[Collected data entries]
_ _ _ _ _

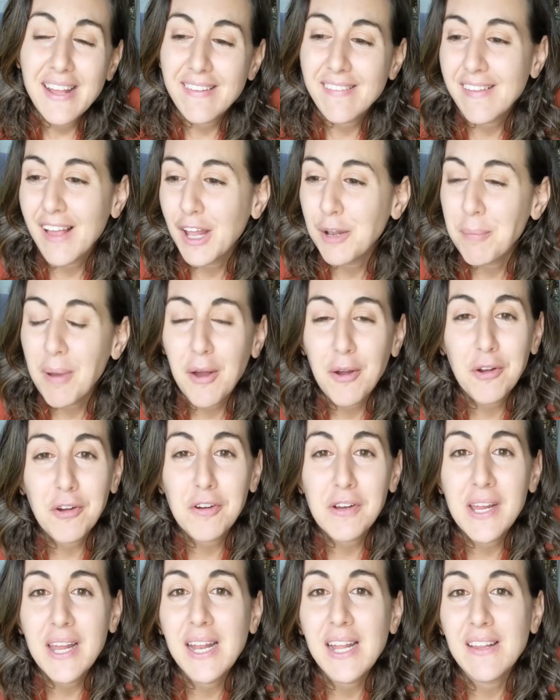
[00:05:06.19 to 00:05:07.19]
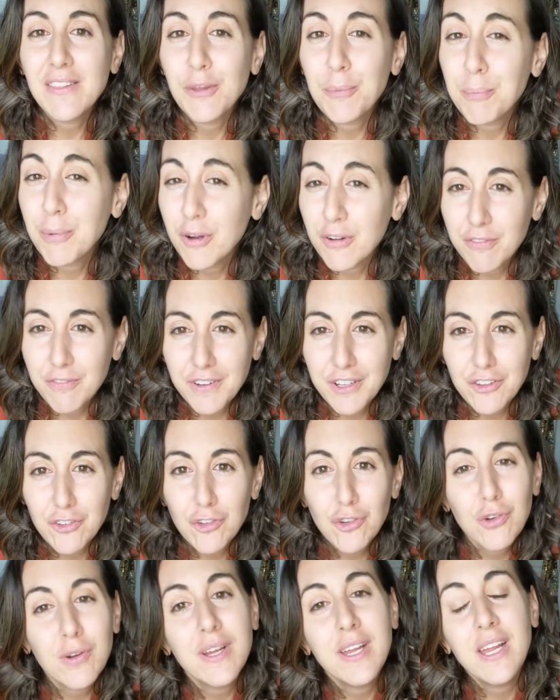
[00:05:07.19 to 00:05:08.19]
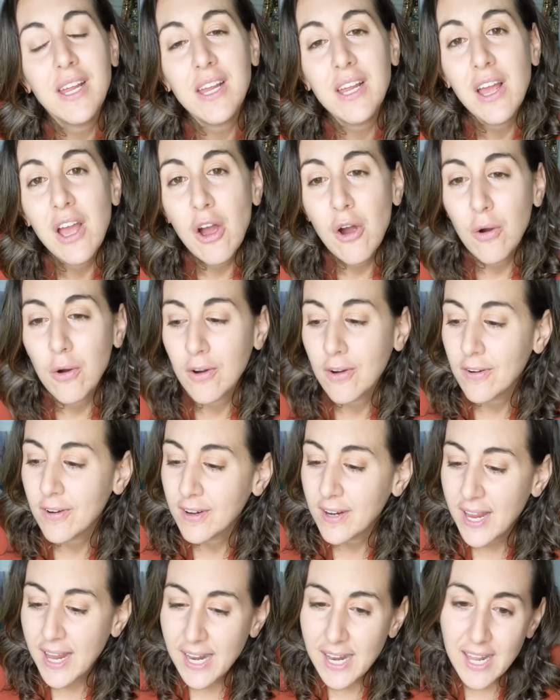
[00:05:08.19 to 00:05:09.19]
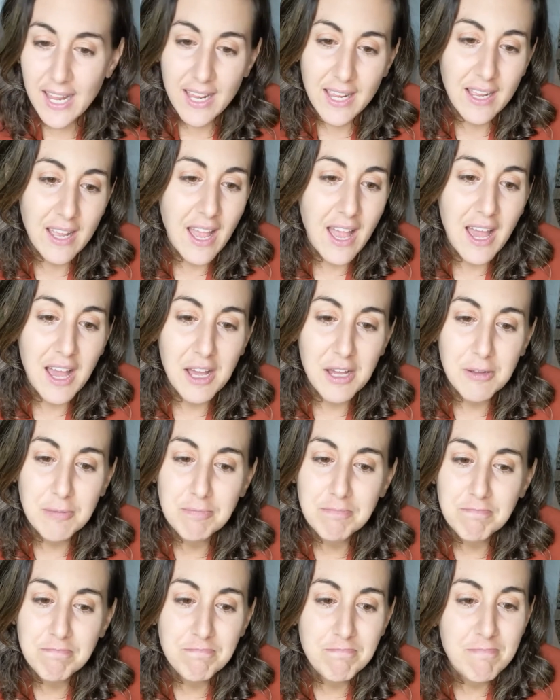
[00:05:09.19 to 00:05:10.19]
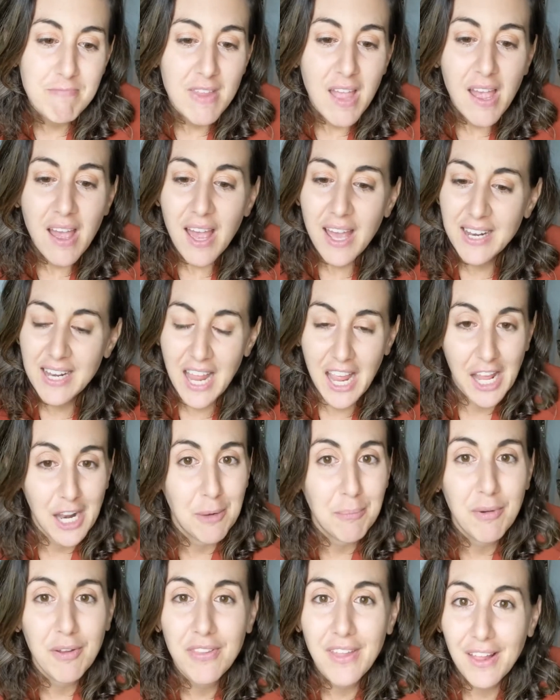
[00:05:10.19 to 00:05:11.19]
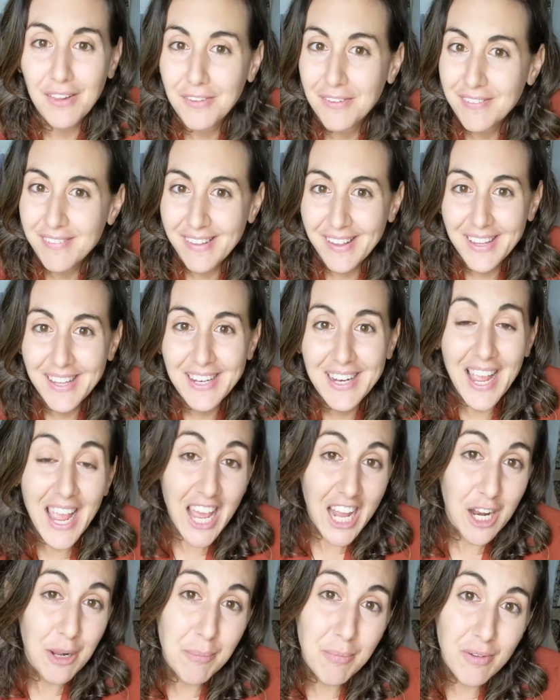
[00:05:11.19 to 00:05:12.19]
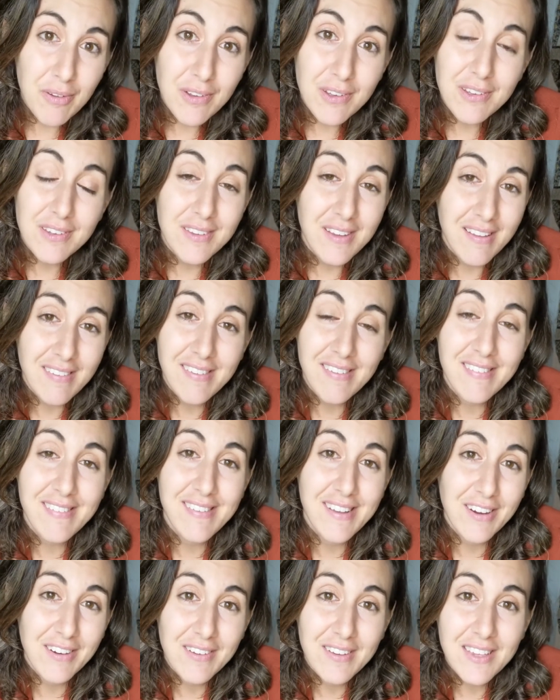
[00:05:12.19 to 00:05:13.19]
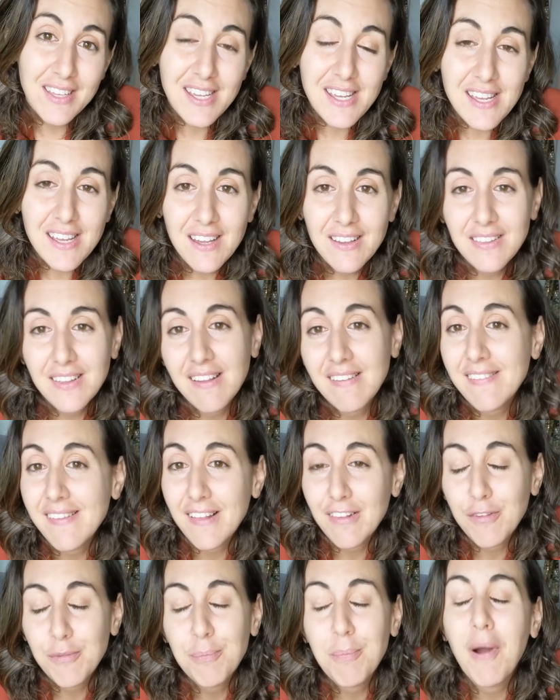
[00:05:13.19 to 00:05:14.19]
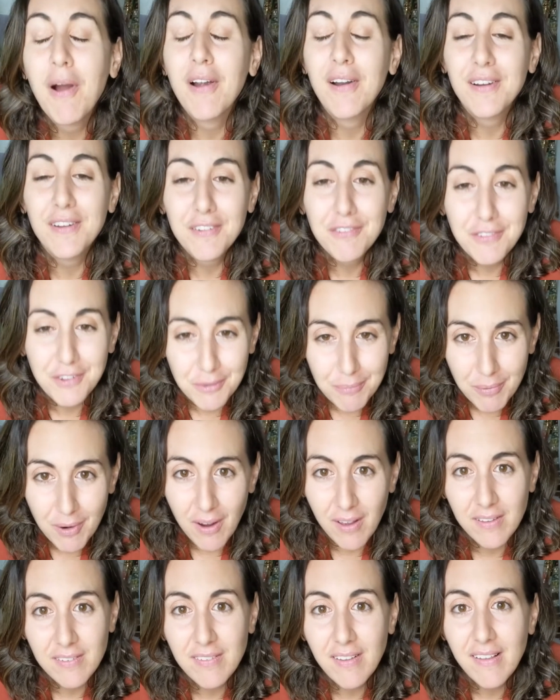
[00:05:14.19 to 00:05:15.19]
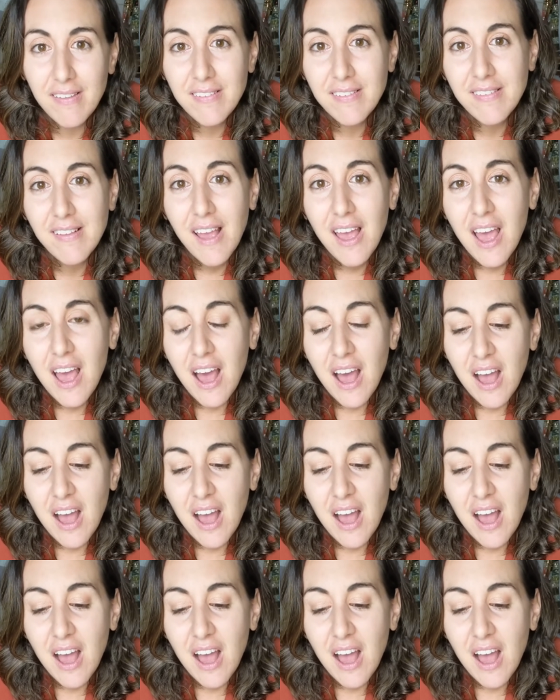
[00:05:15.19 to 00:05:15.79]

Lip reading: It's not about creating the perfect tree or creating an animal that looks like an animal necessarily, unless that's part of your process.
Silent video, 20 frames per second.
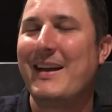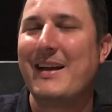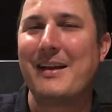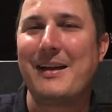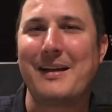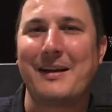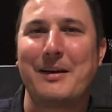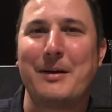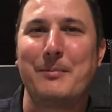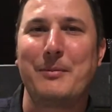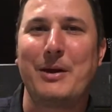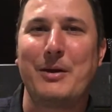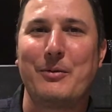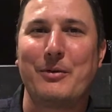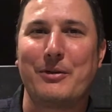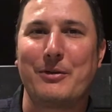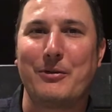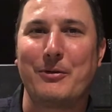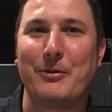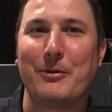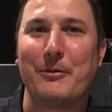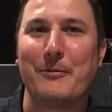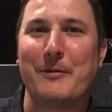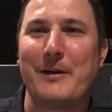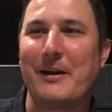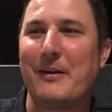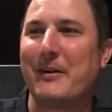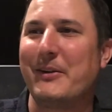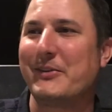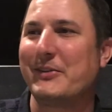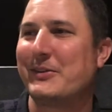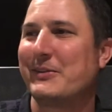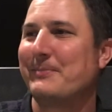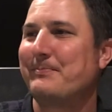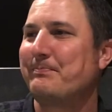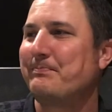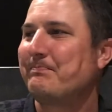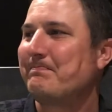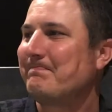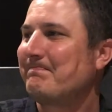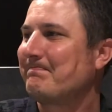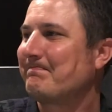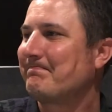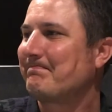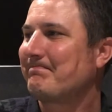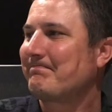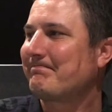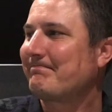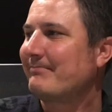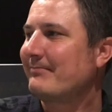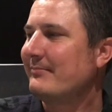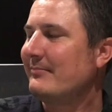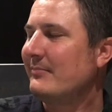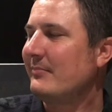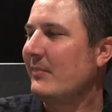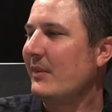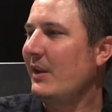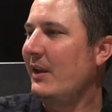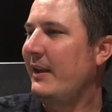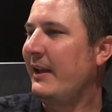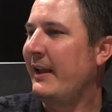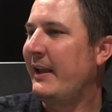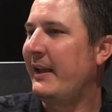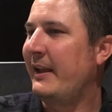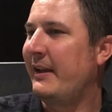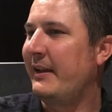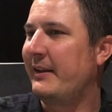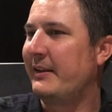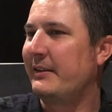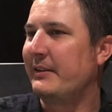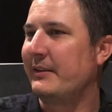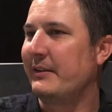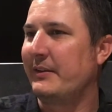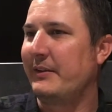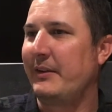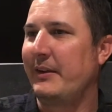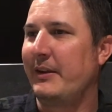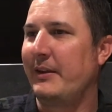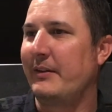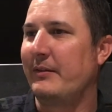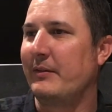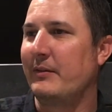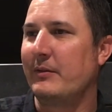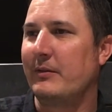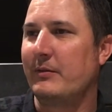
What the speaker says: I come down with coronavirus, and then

_ _ _ _ _

- What the task asks -
Return all of the lines above without alteration, minus the pictures.

- Solution for this problem -
[00:05:06.19 to 00:05:07.19]
[00:05:07.19 to 00:05:08.19]
[00:05:08.19 to 00:05:09.19]
[00:05:09.19 to 00:05:10.19]
[00:05:10.19 to 00:05:11.19]
[00:05:11.19 to 00:05:12.19]
[00:05:12.19 to 00:05:13.19]
[00:05:13.19 to 00:05:14.19]
[00:05:14.19 to 00:05:15.19]
[00:05:15.19 to 00:05:15.79]

Lip reading: It's not about creating the perfect tree or creating an animal that looks like an animal necessarily, unless that's part of your process.
Silent video, 20 frames per second.
What the speaker says: I come down with coronavirus, and then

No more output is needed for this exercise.